▸ Task description:
Each entry must come back word for word; drop the images as you go.

(Source data)
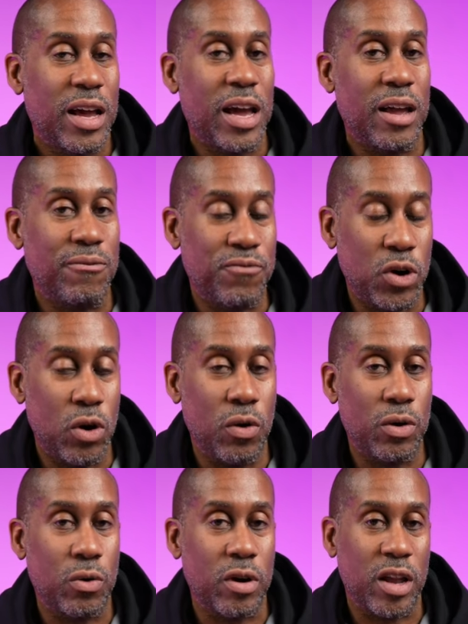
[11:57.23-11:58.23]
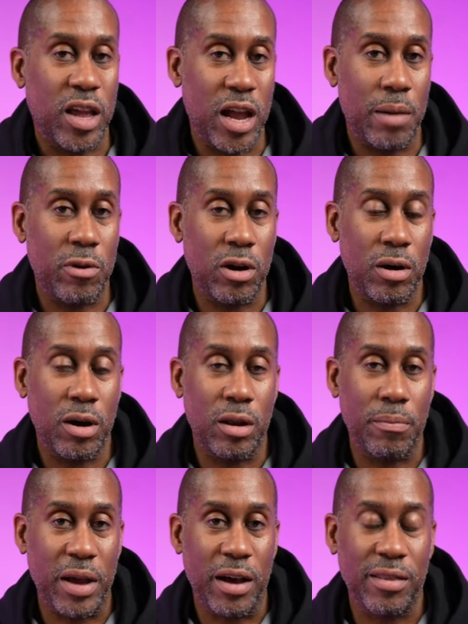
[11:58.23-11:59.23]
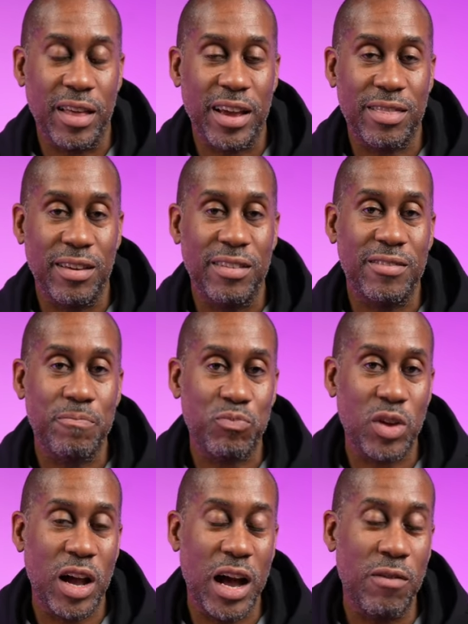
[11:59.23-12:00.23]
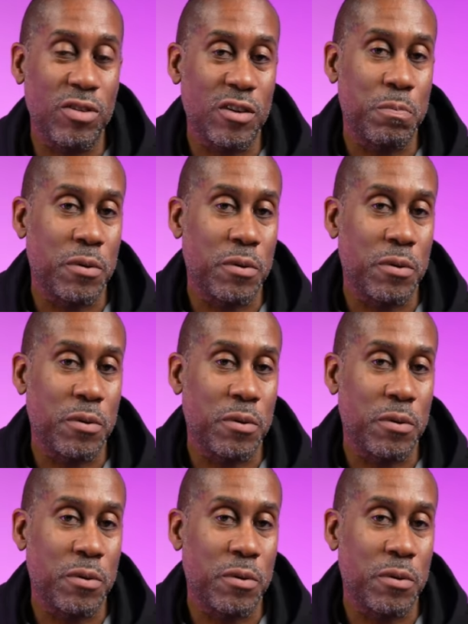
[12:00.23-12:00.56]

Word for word: a phone or a camera on a mount like this, I would have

▸ Exercise output:
[11:57.23-11:58.23]
[11:58.23-11:59.23]
[11:59.23-12:00.23]
[12:00.23-12:00.56]

Word for word: a phone or a camera on a mount like this, I would have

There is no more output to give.